Link with Something Larger
"Others change your life," Lynn said. "You're part of a community–in communion with–friends and family who help you through difficult times, who have difficult times of their own that you can support them through. You're never alone."
It was a lesson Lynn learned one day when a woman in her church requested prayers for her husband and the 26 others in his unit, who'd just been deployed overseas. "It put my little battle into perspective," Lynn said.
She finished radiation and chemotherapy by July of 2003. Her cancer was under control, but not her emotions. "I didn't want to be thinking about cancer all the time, whether it would come back." But she couldn't help it.
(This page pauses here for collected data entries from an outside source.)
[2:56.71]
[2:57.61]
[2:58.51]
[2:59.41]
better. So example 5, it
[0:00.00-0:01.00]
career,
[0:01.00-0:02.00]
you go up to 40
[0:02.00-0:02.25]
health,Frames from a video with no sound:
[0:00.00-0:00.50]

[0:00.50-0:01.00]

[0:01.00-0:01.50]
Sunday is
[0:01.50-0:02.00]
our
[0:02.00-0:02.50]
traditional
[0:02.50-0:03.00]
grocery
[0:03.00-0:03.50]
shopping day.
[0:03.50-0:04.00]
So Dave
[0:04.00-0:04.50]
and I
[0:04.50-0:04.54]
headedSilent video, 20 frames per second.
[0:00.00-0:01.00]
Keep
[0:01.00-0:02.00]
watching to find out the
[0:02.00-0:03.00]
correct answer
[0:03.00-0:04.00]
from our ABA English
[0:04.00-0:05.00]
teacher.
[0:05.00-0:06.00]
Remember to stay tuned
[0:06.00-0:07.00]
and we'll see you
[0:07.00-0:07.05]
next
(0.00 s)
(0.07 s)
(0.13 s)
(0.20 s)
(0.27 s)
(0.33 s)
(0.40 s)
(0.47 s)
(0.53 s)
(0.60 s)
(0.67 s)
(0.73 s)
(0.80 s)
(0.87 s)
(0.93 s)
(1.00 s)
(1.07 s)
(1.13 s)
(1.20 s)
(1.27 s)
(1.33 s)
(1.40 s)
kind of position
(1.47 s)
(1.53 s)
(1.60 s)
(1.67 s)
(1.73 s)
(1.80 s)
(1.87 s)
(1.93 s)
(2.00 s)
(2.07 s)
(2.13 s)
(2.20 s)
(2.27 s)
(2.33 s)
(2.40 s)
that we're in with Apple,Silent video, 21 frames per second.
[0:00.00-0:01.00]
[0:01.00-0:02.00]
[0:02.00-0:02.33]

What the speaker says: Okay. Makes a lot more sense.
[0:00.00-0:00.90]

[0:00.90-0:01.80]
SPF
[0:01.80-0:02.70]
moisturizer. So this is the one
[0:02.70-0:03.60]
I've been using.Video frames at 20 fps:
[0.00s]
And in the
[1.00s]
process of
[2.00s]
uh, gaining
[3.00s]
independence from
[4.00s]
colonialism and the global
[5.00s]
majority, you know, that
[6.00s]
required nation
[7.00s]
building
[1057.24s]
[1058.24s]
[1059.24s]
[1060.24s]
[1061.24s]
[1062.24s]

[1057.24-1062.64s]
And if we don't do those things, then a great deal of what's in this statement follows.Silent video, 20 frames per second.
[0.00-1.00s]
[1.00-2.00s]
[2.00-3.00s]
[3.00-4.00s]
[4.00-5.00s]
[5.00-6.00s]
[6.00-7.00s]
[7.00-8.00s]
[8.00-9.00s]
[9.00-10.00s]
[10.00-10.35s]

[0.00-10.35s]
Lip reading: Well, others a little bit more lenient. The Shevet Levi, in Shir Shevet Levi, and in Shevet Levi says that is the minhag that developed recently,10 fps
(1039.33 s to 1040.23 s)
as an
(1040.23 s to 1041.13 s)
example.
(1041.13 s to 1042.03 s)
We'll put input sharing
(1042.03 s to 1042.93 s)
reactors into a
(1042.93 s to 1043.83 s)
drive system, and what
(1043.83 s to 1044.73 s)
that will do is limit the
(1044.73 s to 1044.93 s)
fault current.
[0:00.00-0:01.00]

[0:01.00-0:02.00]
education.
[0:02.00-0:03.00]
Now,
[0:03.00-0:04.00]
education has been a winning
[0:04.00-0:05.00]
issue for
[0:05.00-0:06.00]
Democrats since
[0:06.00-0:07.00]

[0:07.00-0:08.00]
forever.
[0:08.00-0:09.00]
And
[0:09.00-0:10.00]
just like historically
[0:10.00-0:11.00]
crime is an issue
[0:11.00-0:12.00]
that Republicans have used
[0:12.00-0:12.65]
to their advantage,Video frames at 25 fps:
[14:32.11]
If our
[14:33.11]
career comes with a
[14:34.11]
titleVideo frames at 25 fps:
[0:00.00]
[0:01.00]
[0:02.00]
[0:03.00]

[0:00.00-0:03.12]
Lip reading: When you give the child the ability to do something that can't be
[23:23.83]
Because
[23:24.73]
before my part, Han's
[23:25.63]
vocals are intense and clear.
One Sunday in Florida to appear in a play, Lynn happened upon a church. Something urged her to go in. The congregation was in the middle of a communion service. Lynn joined the line.
After the service, the minister caught up with Lynn. "When you took the chalice I saw how pale you were," she said. "Would you like to talk?"
Lynn visited her later that week and blurted out everything: the cancer, her fear of it recurring, how unsure things sometimes seemed.
They talked about how Lynn now could be an example of optimism and resilience to women and families faced with breast cancer, how she could turn her difficult time into good for others.
That reminded me of a friend who was nearly killed in a terrible accident. While recovering from her injuries, she attended a prayer group. It was there that she realized, "It wasn't all about me. It was about being part of something larger, linking with everyone who needed healing."
Engaging fully with life, work, loved ones was for Lynn "a form of prayer" too. "My cancer turned out to be life-affirming," she says. Today she is "like a two-year-old" living "full out, no regrets. I'd been saying I wanted a dog but had been putting it off. Finally I went and adopted one."
I reached out my hand to pet Viola, still on Annabel's lap. The sense of communion I felt stayed with me after I left. We help one another heal, I thought. When I got home, I called my friend with breast cancer and told her what I'd learned.